The topics discussed by Adélaïde Mailhac gave an interesting overview of the potential of BIM use in an LCA framework, explaining that BIM can be used in every phase of the LCA, not just in the early conception stage. However, data availability in the right format (e.g. CityGML compliant data) still remains a problem, since data is not provided easily by every actor, public or private.

Finally, the approach presented by Özge Yılmaz intrigued the audience due to its modular structure, which integrates different approaches. It also raised concerns about the seamless incorporation of ABM, which is a dynamic simulation tool, with a rather static LCA approach. The presenter recognized that LCA provides a snap-shot of environmental impacts over a given period of time and a shift from static LCA to more dynamic LCA is certainly necessary for successful integration of ABM and LCA. A second observation concerned the suggestion to include not only the behavioural patterns, but also consumption patterns in the ABM simulations. This aspect will be taken into account in conjunction with an urban metabolism approach within the Nature4Cities project.

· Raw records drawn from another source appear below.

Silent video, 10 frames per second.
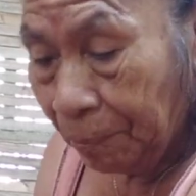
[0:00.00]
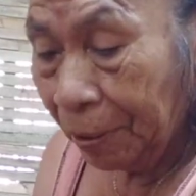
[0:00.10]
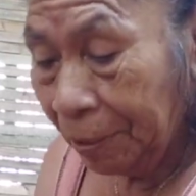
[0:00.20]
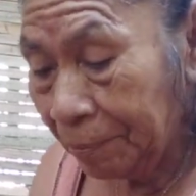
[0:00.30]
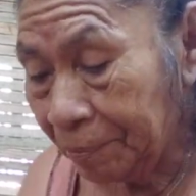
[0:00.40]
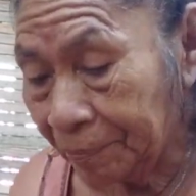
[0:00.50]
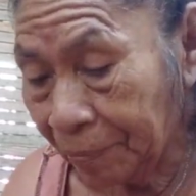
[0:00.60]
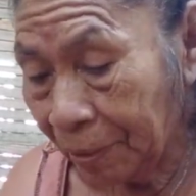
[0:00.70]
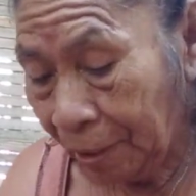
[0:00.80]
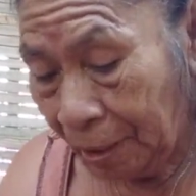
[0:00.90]
Pues,
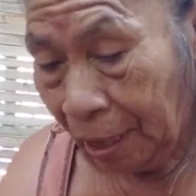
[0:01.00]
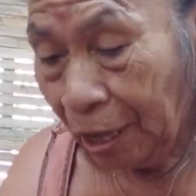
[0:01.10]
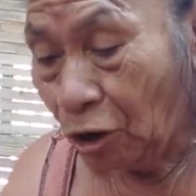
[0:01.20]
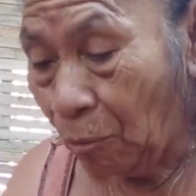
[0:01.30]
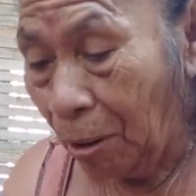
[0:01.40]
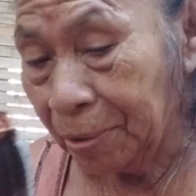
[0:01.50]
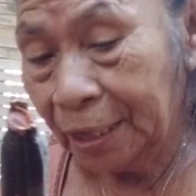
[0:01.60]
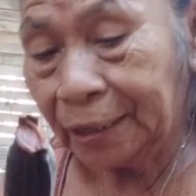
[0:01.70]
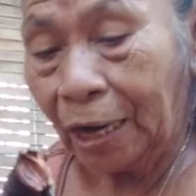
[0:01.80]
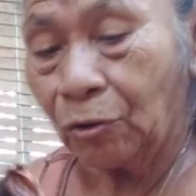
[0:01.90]
como a mí
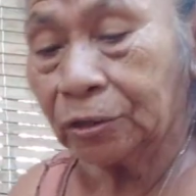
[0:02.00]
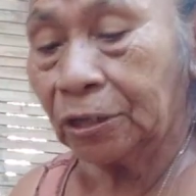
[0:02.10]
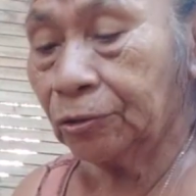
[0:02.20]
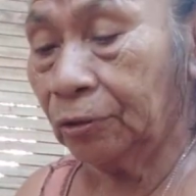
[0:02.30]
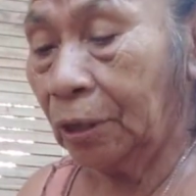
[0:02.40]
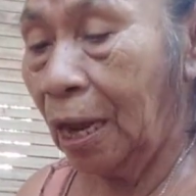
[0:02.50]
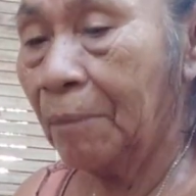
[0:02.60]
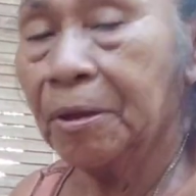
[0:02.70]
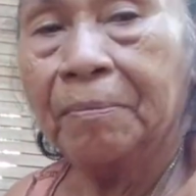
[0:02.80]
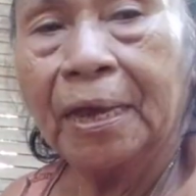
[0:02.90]
estas cosas son, a
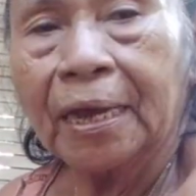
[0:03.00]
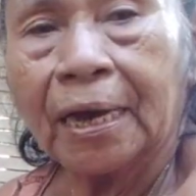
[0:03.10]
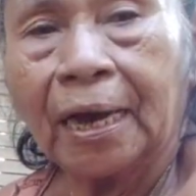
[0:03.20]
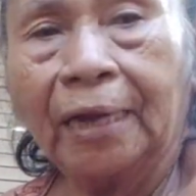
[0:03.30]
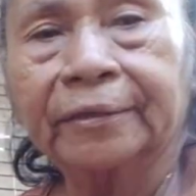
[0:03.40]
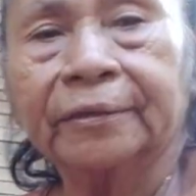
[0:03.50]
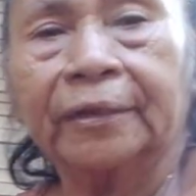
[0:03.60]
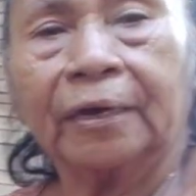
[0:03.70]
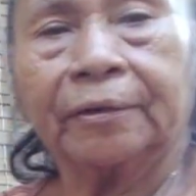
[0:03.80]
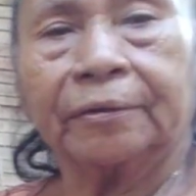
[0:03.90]
mí me
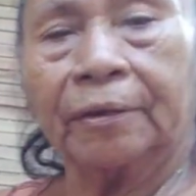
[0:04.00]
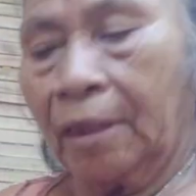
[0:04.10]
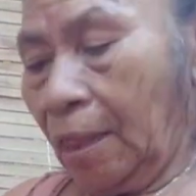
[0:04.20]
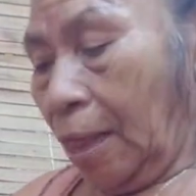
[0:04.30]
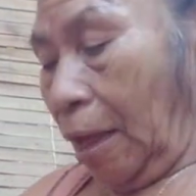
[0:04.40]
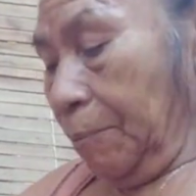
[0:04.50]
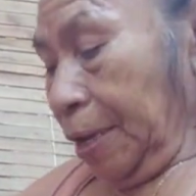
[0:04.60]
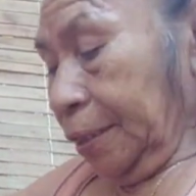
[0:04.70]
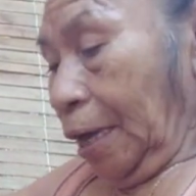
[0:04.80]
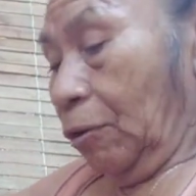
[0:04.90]
encantan a mí
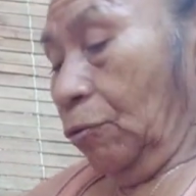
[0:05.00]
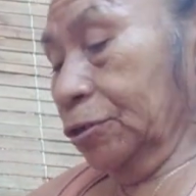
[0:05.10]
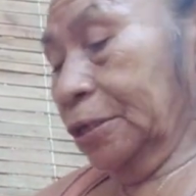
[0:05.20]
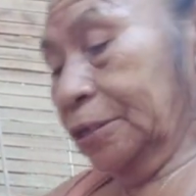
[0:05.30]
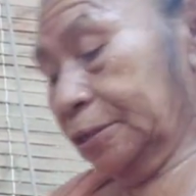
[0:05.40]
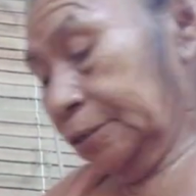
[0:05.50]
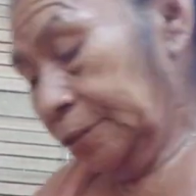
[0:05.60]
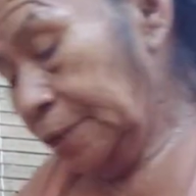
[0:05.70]
estas cosasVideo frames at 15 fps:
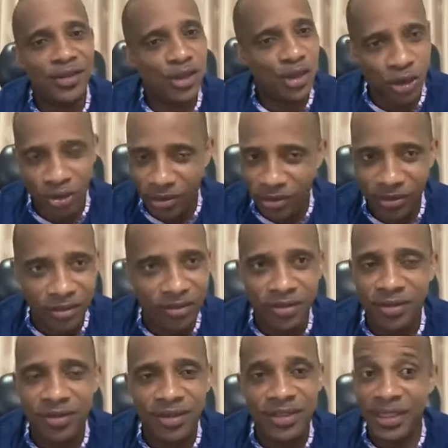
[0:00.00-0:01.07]
Non.
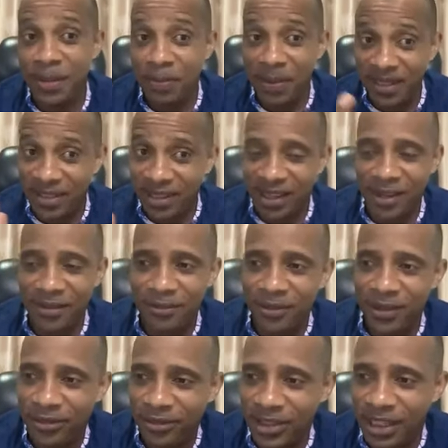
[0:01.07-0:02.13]
Ce n'est pas ça
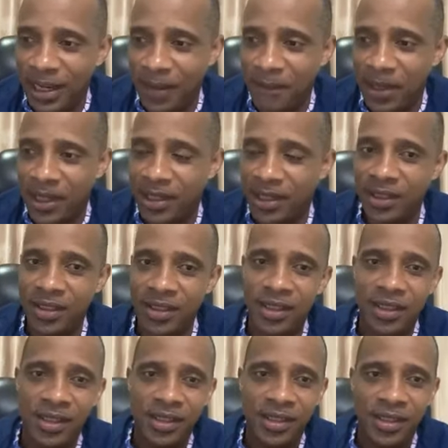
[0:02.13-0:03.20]
la, fête de la Pâque.
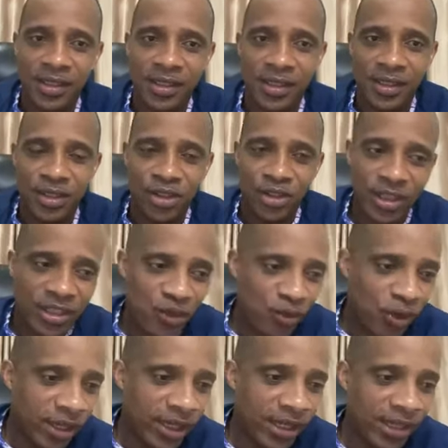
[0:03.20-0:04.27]
Chez les
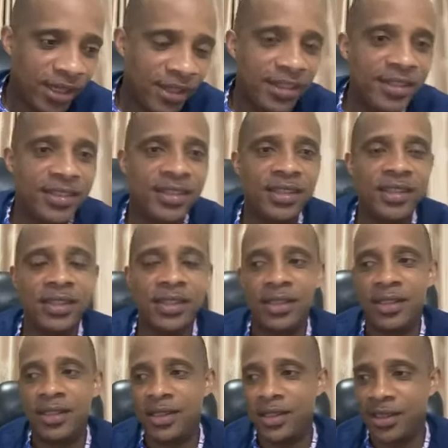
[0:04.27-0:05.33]
Ivoiriens, il y a une ethnie
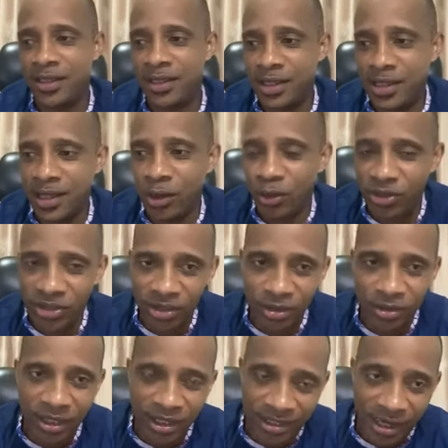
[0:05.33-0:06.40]
qui, est au
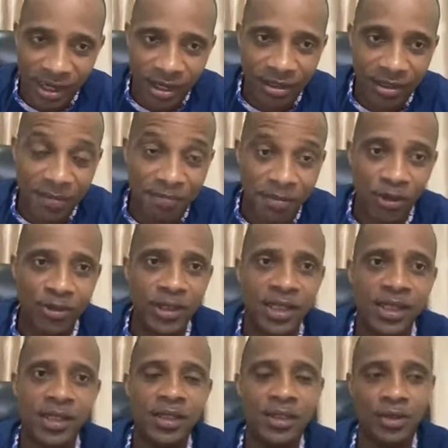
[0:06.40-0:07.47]
centre, les Akans, les
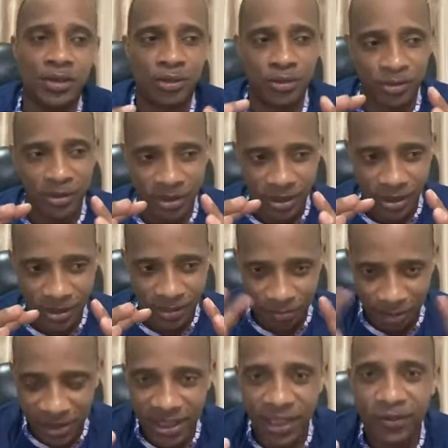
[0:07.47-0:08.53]
Baoulés, ils ont
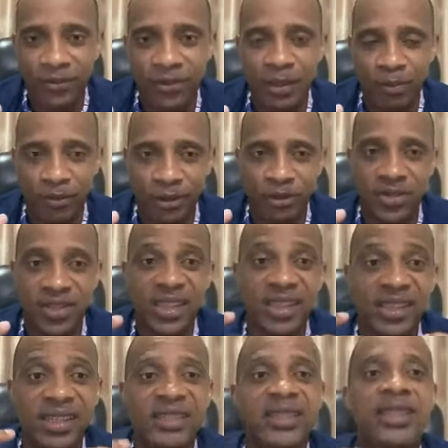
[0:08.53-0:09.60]
pris cette fête pour faire du
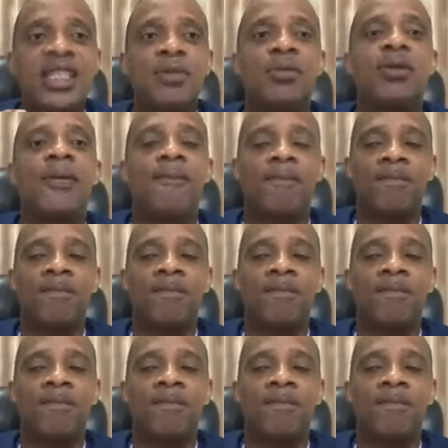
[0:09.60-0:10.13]
syncrétisme.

Another question was asked about the actual sustainability assessment of NBS. In other words, NBS are nowadays often sought because they are capable of improving a certain element of an urban system, improve its performances with respect to a specific aspect (e.g. green facades to improve the thermal comfort in buildings and reduce heating and cooling loads) or supposedly increase people well-being. But is the lifecycle sustainability of NBS systematically assessed? Are we ready to provide holistic assessments of NBS, or are we rather running the risk of swooping on NBS without evaluating any possible side effect? The answer to this question can be found in the consistent application of holistic (lifecycle based) assessment of NBS, as proposed in Nature4Cities.